While MACS is running, use the time to browse through its manual or explore the MACS Protocol paper (PDF) which describes how to set parameters for transcription factor binding and histone modification data sets, and how to interpret the output. A new version, MACS2 is available, but we will be using the older version for today’s exercises.
The algorithm will generate two files. The first output is a BED file with the coordinates of the peaks. Instructions for viewing the peaks in IGV follows below.
How many peaks (“regions”) were detected by MACS?

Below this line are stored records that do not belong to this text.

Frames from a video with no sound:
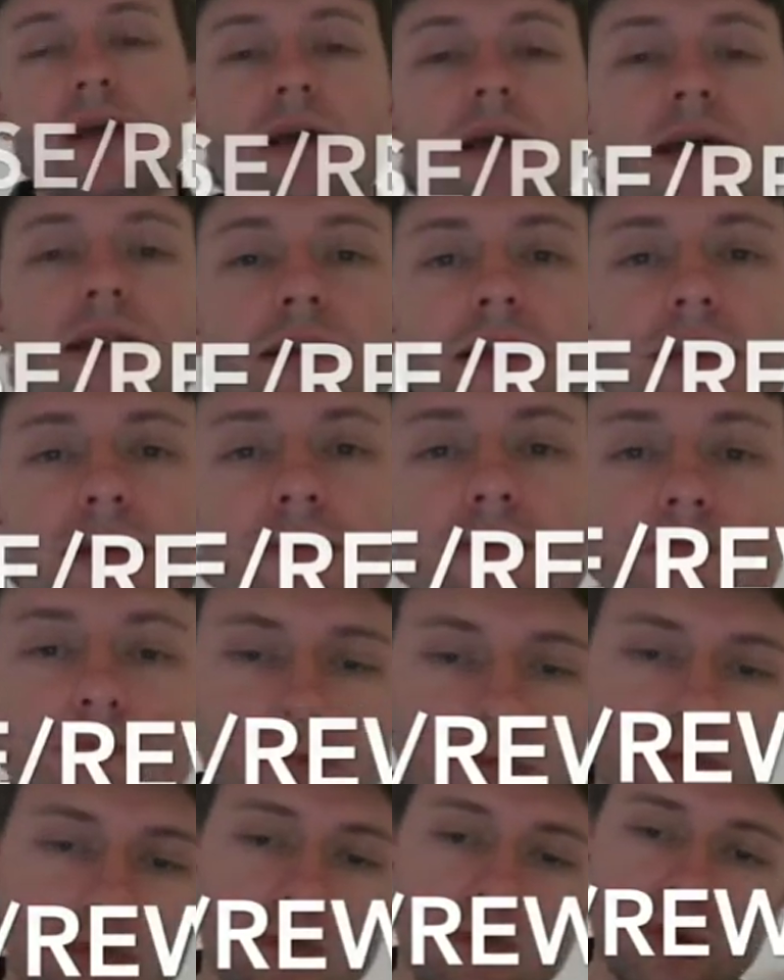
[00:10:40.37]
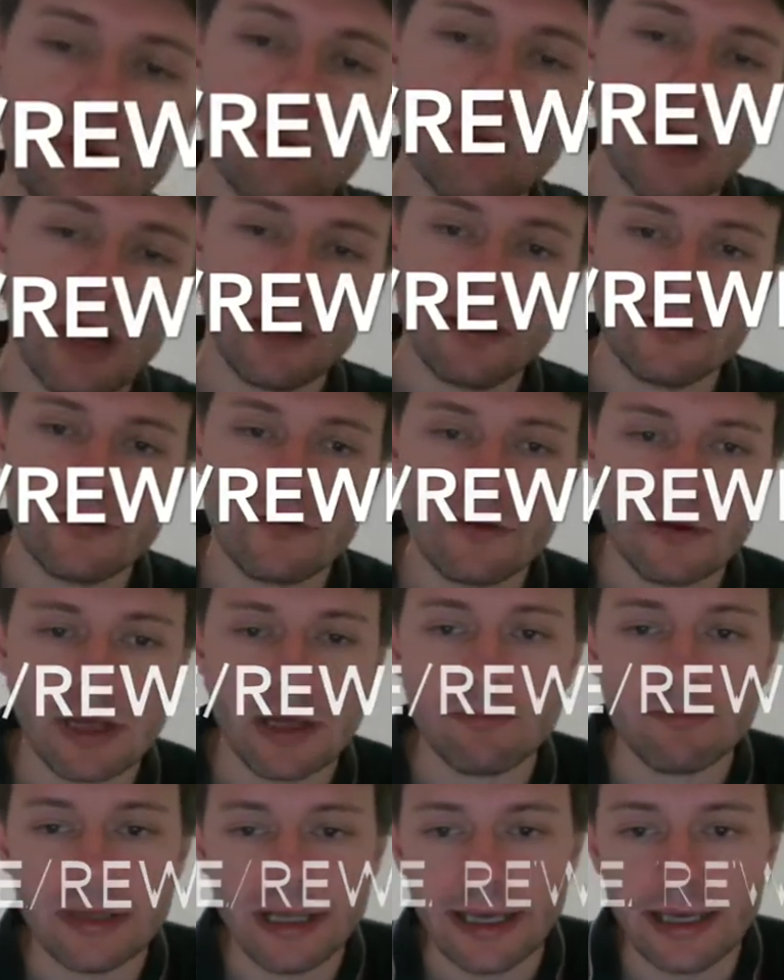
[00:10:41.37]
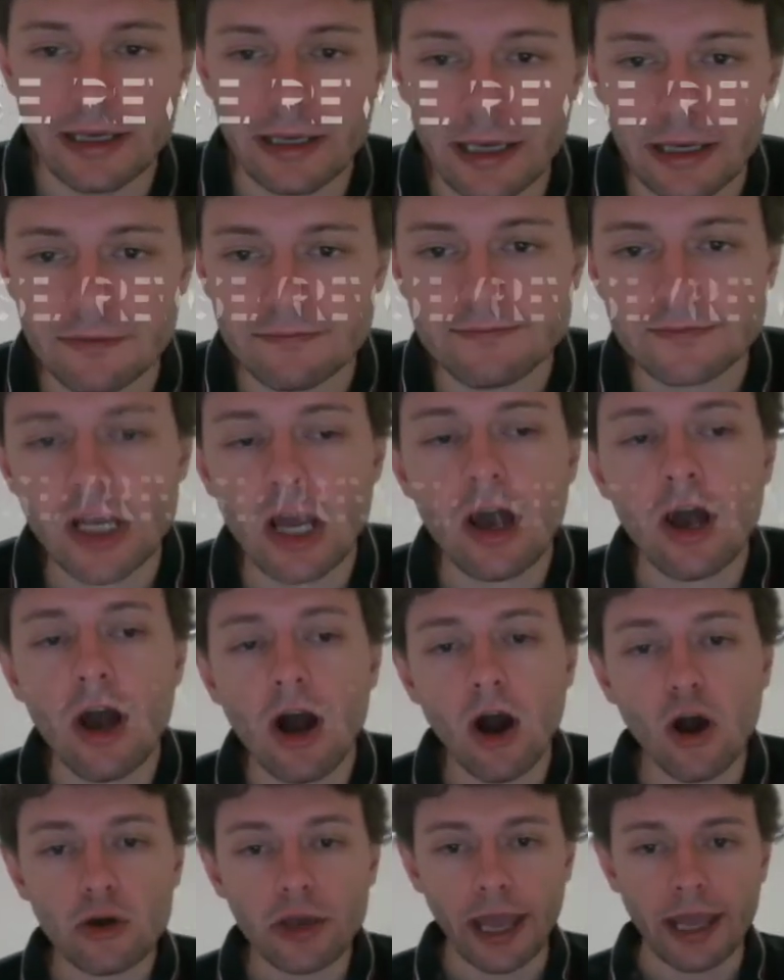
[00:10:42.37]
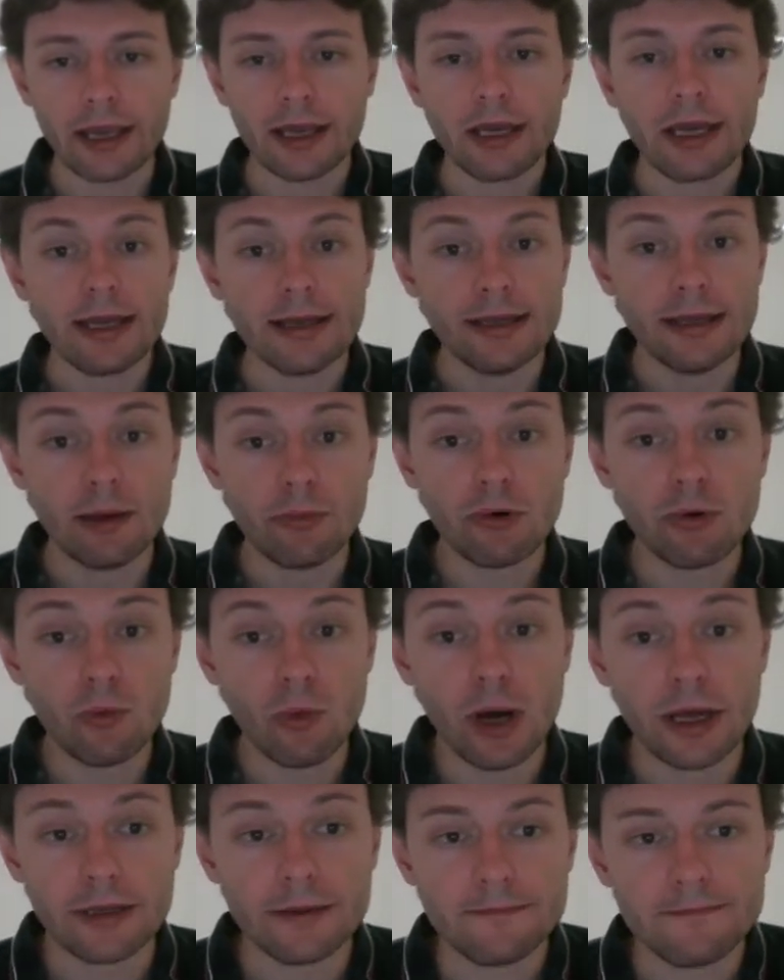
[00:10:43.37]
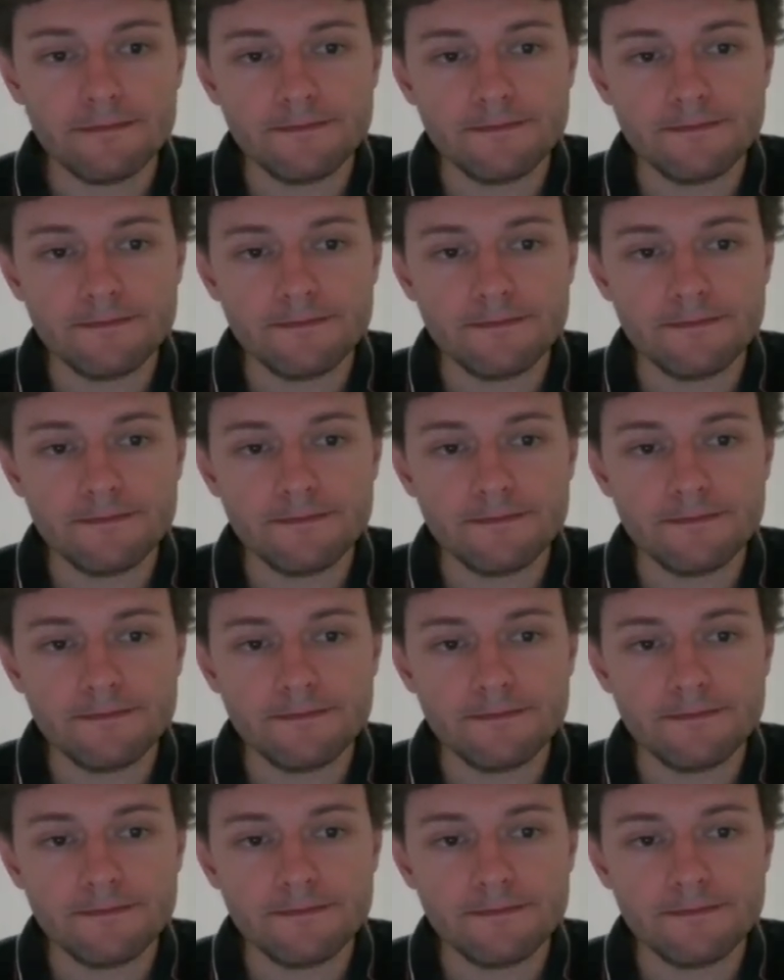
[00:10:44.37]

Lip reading: and then rewind and play again. Okay, number 1.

The second output is an HTML page that links to the results in various formats and lists the parameters and tasks that were performed. Although warning messages do not affect the success of a MACS run, the majority should still be carefully evaluated. For example, the warning message ‘Treatment tags and Control tags are uneven’ means that the FDR of the resulting peaks will be overestimated when the control sample has more reads and will be underestimated when the ChIP-seq sample is sequenced more deeply. The message ‘Fewer paired peaks X than 1,000’ means that MACS only identified X model peaks and may indicate potential data quality issues because 1,000 model peaks are needed to robustly estimate ChIP-DNA fragment size. The message ‘missing chromosome X data’ might suggest that the raw input file for that chromosome is incomplete.
Under Additional Files
, click on the first file ending with model.pdf
. This file shows the peak model built by MACS. ChIP-Seq DNA fragments are sequenced from the 5’ end, resulting in alignment of tags that form two peaks, on each strand, flanking the location that was bound by the protein of interest. The red curve represents the distribution of reads on the positive strand at each base position, and the blue line models the reads on the negative strand. The black curve is the combined profile that is generated by shifting each distribution toward the center. The detected DNA fragment length is given by d and varies among different ChIP-seq libraries.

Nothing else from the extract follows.